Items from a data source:
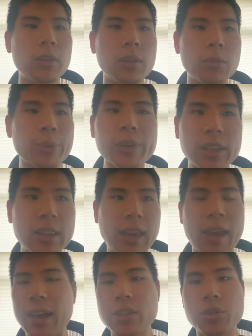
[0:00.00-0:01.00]
really, the
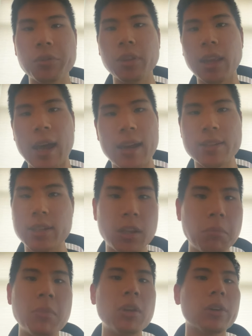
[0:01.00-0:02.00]
answer lies in the
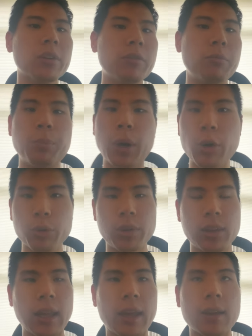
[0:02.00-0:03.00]
middle of
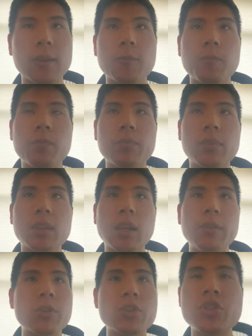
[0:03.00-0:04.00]
both. Like,
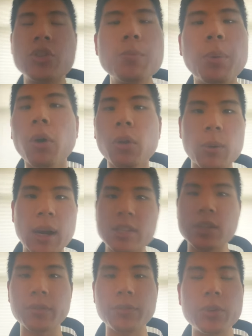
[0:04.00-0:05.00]
if there's two
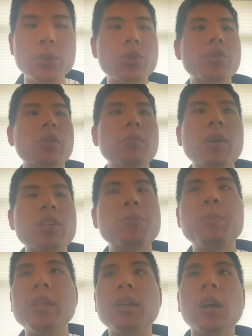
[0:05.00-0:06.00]
polarizing views, there must
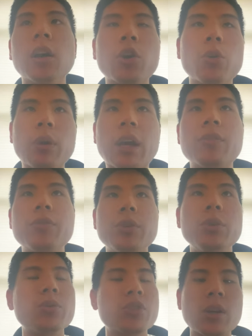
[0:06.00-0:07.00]
be a correct
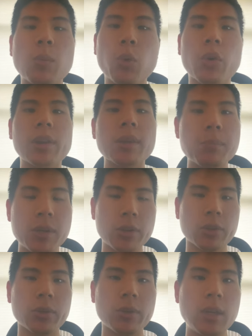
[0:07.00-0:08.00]
view somewhere in the
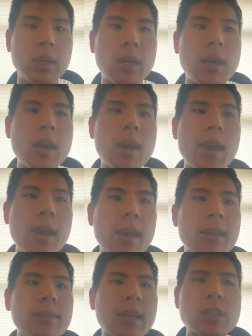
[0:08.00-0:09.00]
middle.
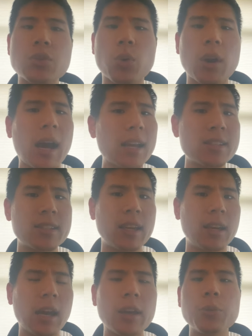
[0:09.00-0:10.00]
And that's where I
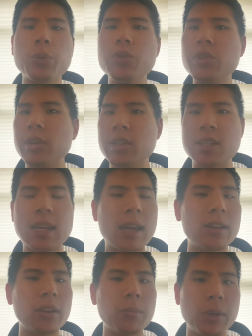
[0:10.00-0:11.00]
stand. I usually stand
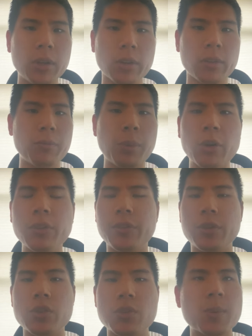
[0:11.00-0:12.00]
in the middle of both
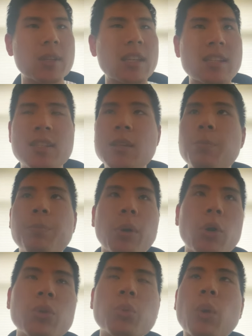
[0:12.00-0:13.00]
views because I see
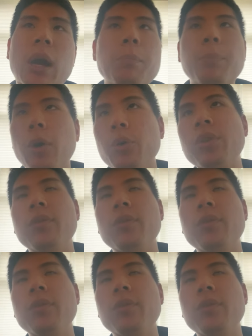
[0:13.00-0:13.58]
both why both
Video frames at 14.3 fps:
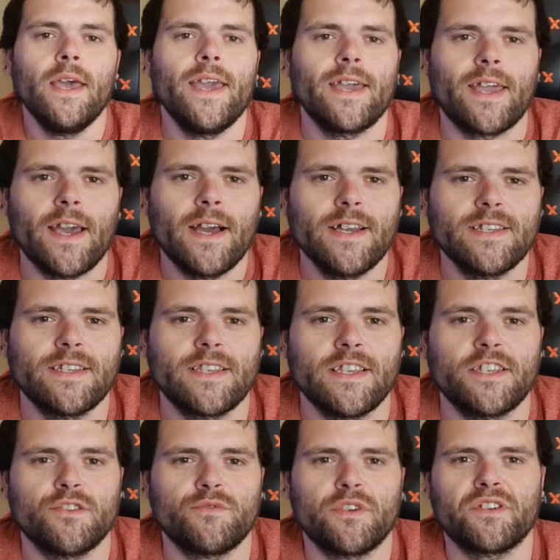Hey guys,
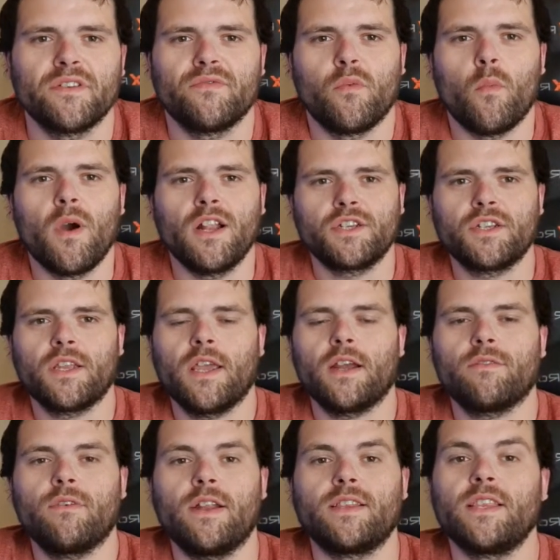this is Richard from
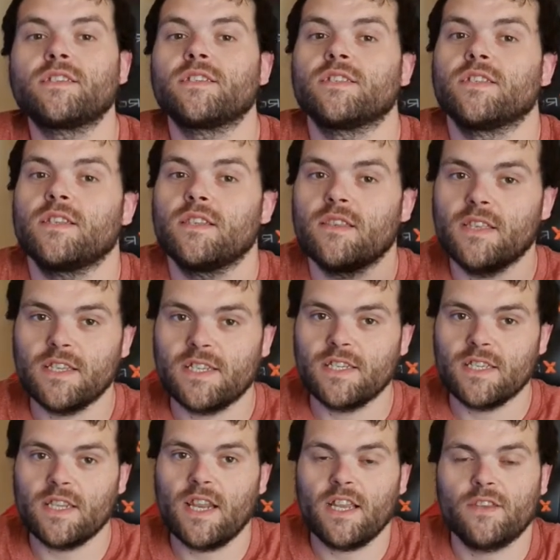WELSHYTECH. Right, this is
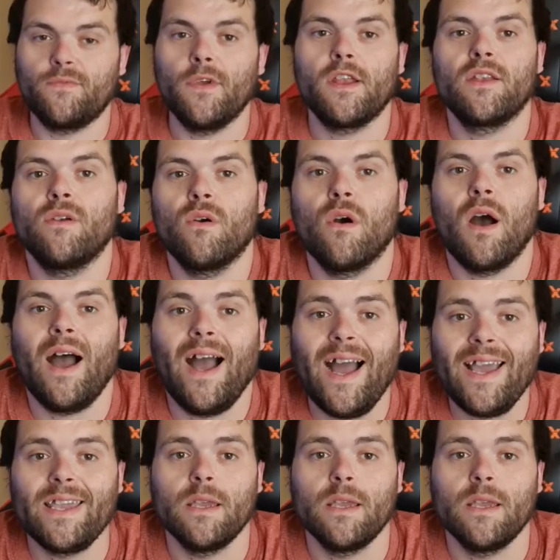the next video I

WORK TASK:
In the copy, include exactly the lines from the one containing "[0:05.00-0:06.00]" through the last line of the records, and no pictures or other text.

RESULT OF THE TASK:
[0:05.00-0:06.00]
polarizing views, there must
[0:06.00-0:07.00]
be a correct
[0:07.00-0:08.00]
view somewhere in the
[0:08.00-0:09.00]
middle.
[0:09.00-0:10.00]
And that's where I
[0:10.00-0:11.00]
stand. I usually stand
[0:11.00-0:12.00]
in the middle of both
[0:12.00-0:13.00]
views because I see
[0:13.00-0:13.58]
both why both
Video frames at 14.3 fps:
Hey guys,
this is Richard from
WELSHYTECH. Right, this is
the next video I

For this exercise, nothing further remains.